## RECORDED INFORMATION:
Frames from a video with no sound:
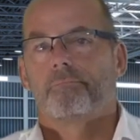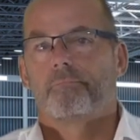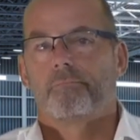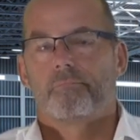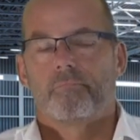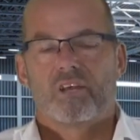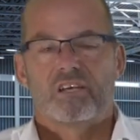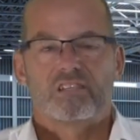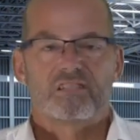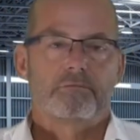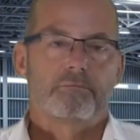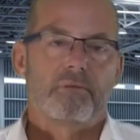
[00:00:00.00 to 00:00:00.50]

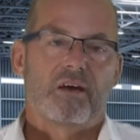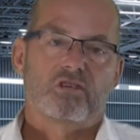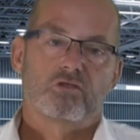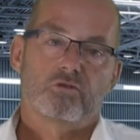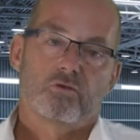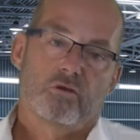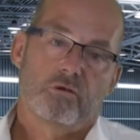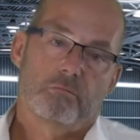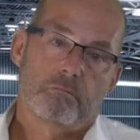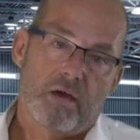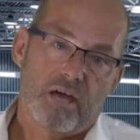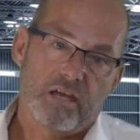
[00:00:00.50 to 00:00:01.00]
is to make
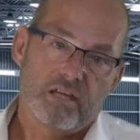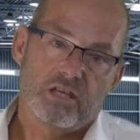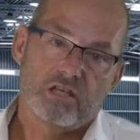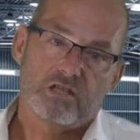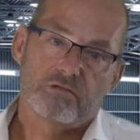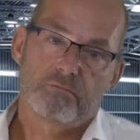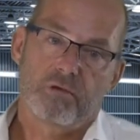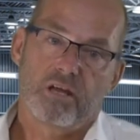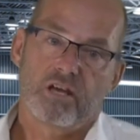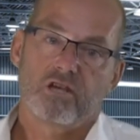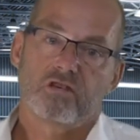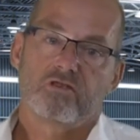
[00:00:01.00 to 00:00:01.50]
sure a maintenance
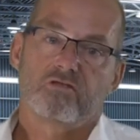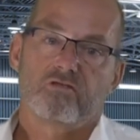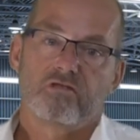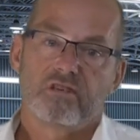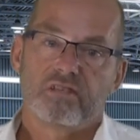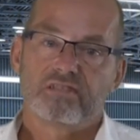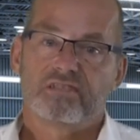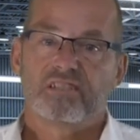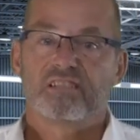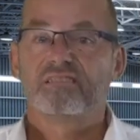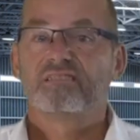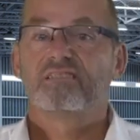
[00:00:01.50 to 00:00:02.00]
manager
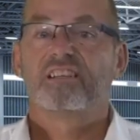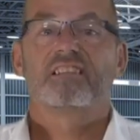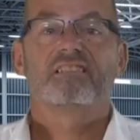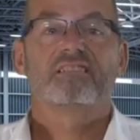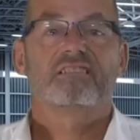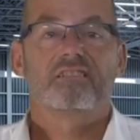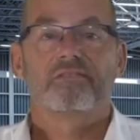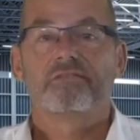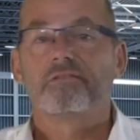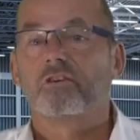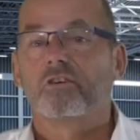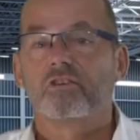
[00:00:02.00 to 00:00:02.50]
exists. That's
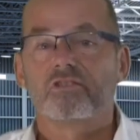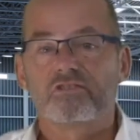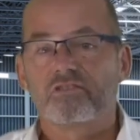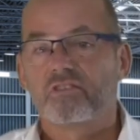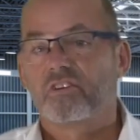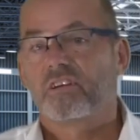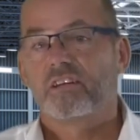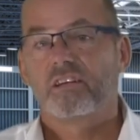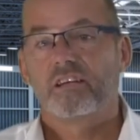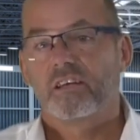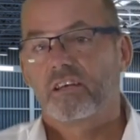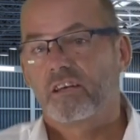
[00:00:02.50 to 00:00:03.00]
the first
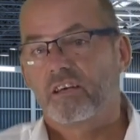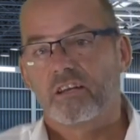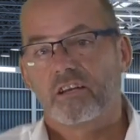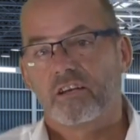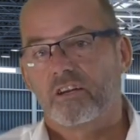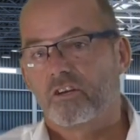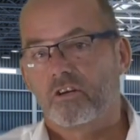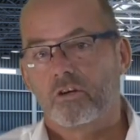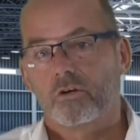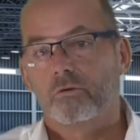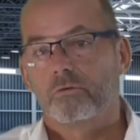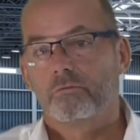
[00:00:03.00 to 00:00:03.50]
thing you're going to
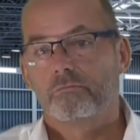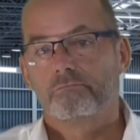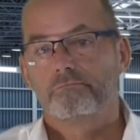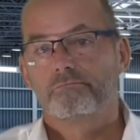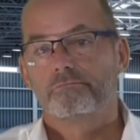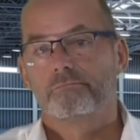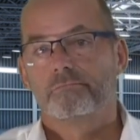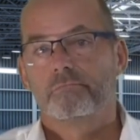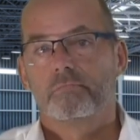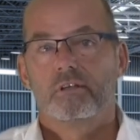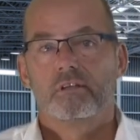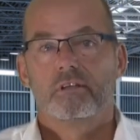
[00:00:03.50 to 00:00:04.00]
do.
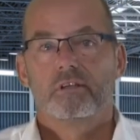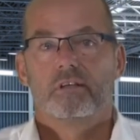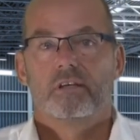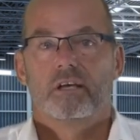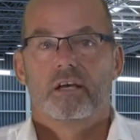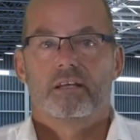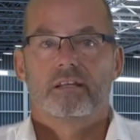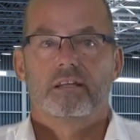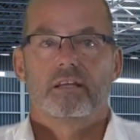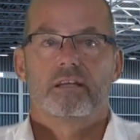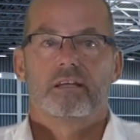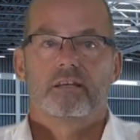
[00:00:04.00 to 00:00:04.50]

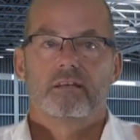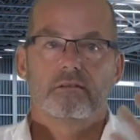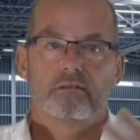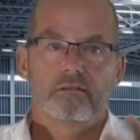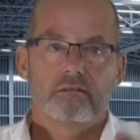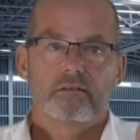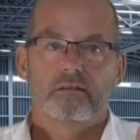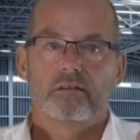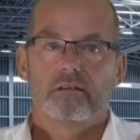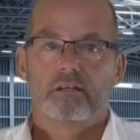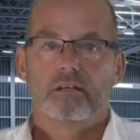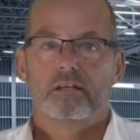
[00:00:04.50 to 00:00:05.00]
And then
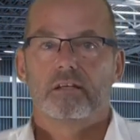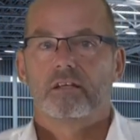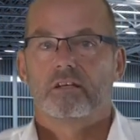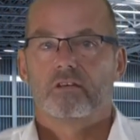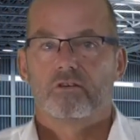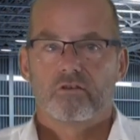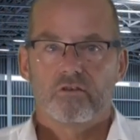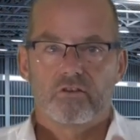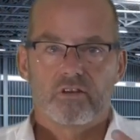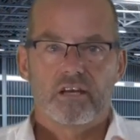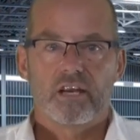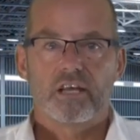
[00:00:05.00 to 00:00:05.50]
you're going
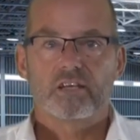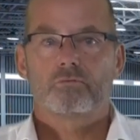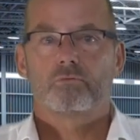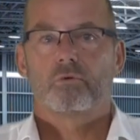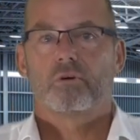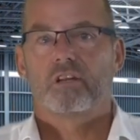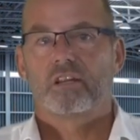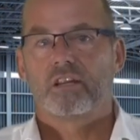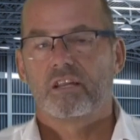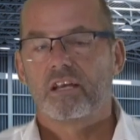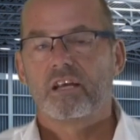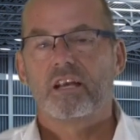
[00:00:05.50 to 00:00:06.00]
to do the next one,
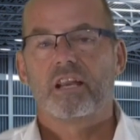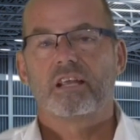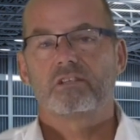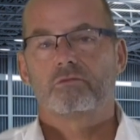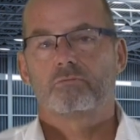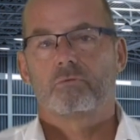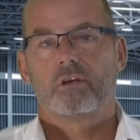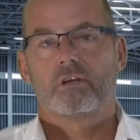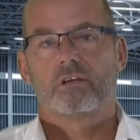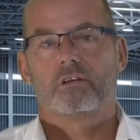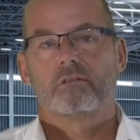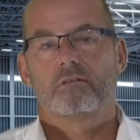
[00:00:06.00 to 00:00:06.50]
and the next
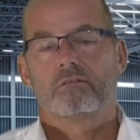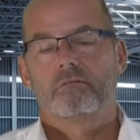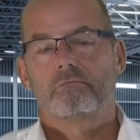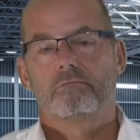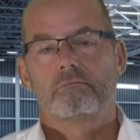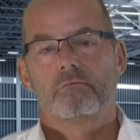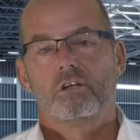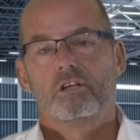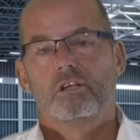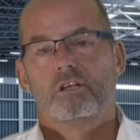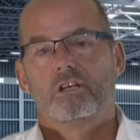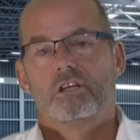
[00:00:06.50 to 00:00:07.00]
one.
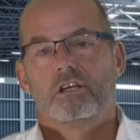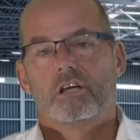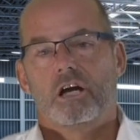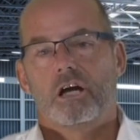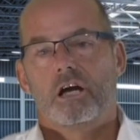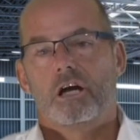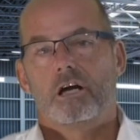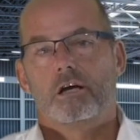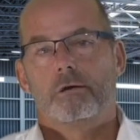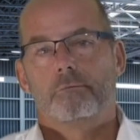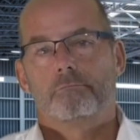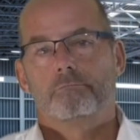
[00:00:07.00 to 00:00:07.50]

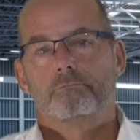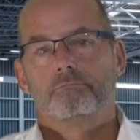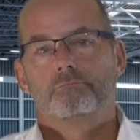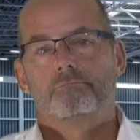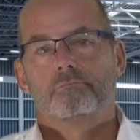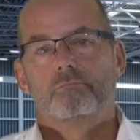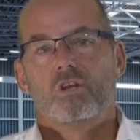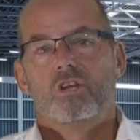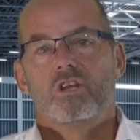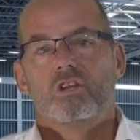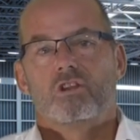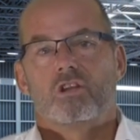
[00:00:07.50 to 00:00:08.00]

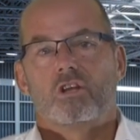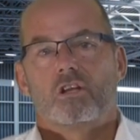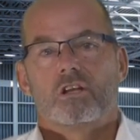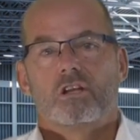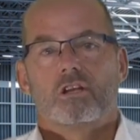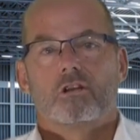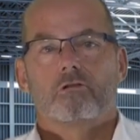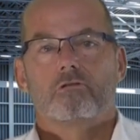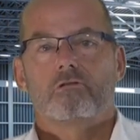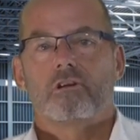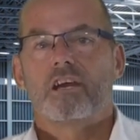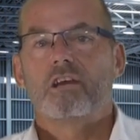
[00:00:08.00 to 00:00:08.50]
The
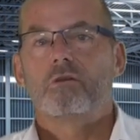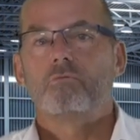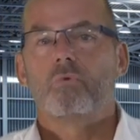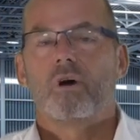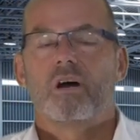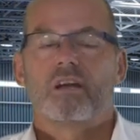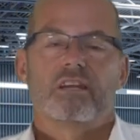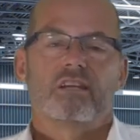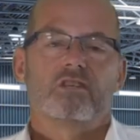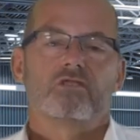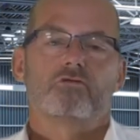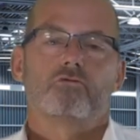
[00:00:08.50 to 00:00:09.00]
little green
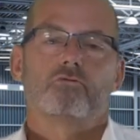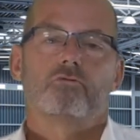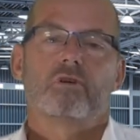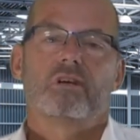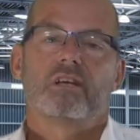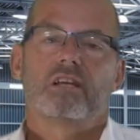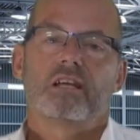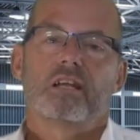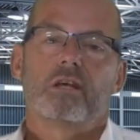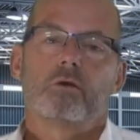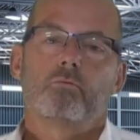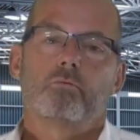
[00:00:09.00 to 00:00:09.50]
one is
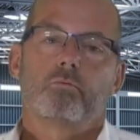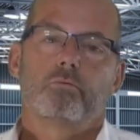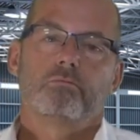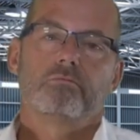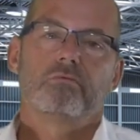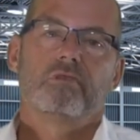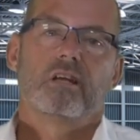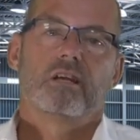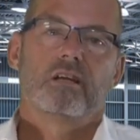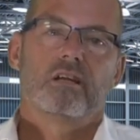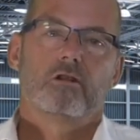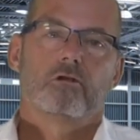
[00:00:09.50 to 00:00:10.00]
really,
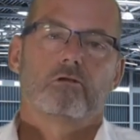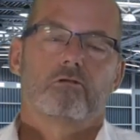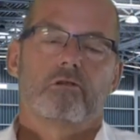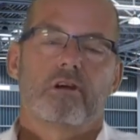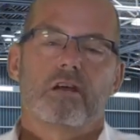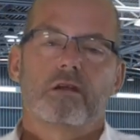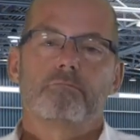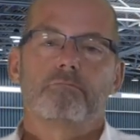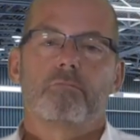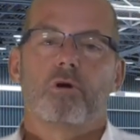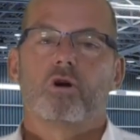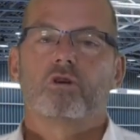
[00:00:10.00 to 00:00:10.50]
the little
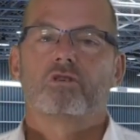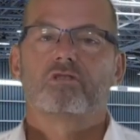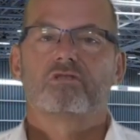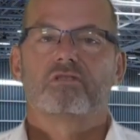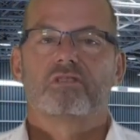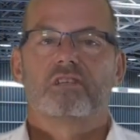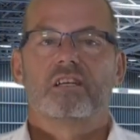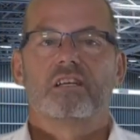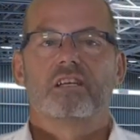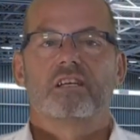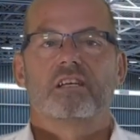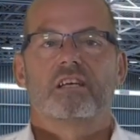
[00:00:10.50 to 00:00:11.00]
green box
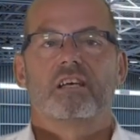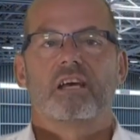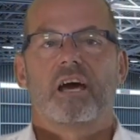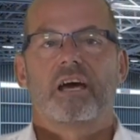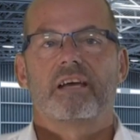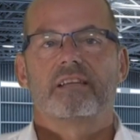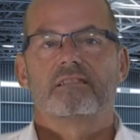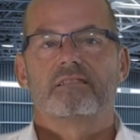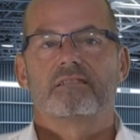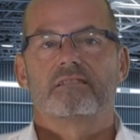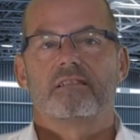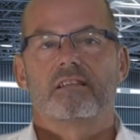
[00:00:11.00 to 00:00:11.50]

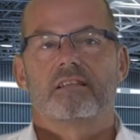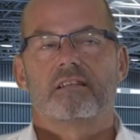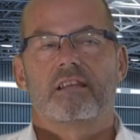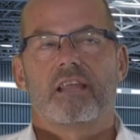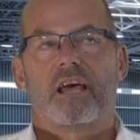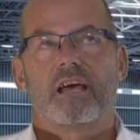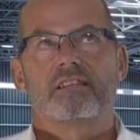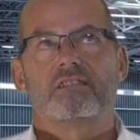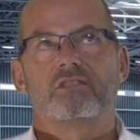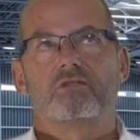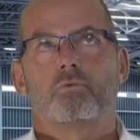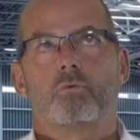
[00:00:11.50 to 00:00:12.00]
indicates that
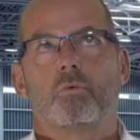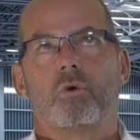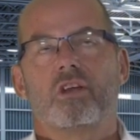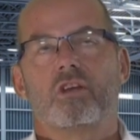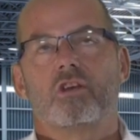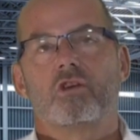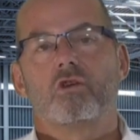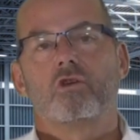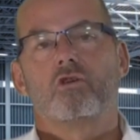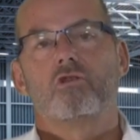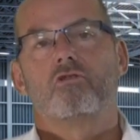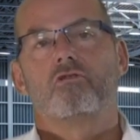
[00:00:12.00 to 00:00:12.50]
that's
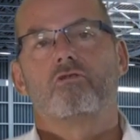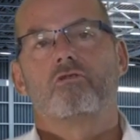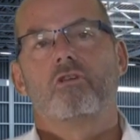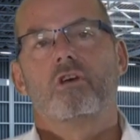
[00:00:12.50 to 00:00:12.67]
when you've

## ASSIGNED TASK:
Each record above must be returned exactly as written, with its pictures omitted.

## TASK SOLUTION:
Frames from a video with no sound:
[00:00:00.00 to 00:00:00.50]

[00:00:00.50 to 00:00:01.00]
is to make
[00:00:01.00 to 00:00:01.50]
sure a maintenance
[00:00:01.50 to 00:00:02.00]
manager
[00:00:02.00 to 00:00:02.50]
exists. That's
[00:00:02.50 to 00:00:03.00]
the first
[00:00:03.00 to 00:00:03.50]
thing you're going to
[00:00:03.50 to 00:00:04.00]
do.
[00:00:04.00 to 00:00:04.50]

[00:00:04.50 to 00:00:05.00]
And then
[00:00:05.00 to 00:00:05.50]
you're going
[00:00:05.50 to 00:00:06.00]
to do the next one,
[00:00:06.00 to 00:00:06.50]
and the next
[00:00:06.50 to 00:00:07.00]
one.
[00:00:07.00 to 00:00:07.50]

[00:00:07.50 to 00:00:08.00]

[00:00:08.00 to 00:00:08.50]
The
[00:00:08.50 to 00:00:09.00]
little green
[00:00:09.00 to 00:00:09.50]
one is
[00:00:09.50 to 00:00:10.00]
really,
[00:00:10.00 to 00:00:10.50]
the little
[00:00:10.50 to 00:00:11.00]
green box
[00:00:11.00 to 00:00:11.50]

[00:00:11.50 to 00:00:12.00]
indicates that
[00:00:12.00 to 00:00:12.50]
that's
[00:00:12.50 to 00:00:12.67]
when you've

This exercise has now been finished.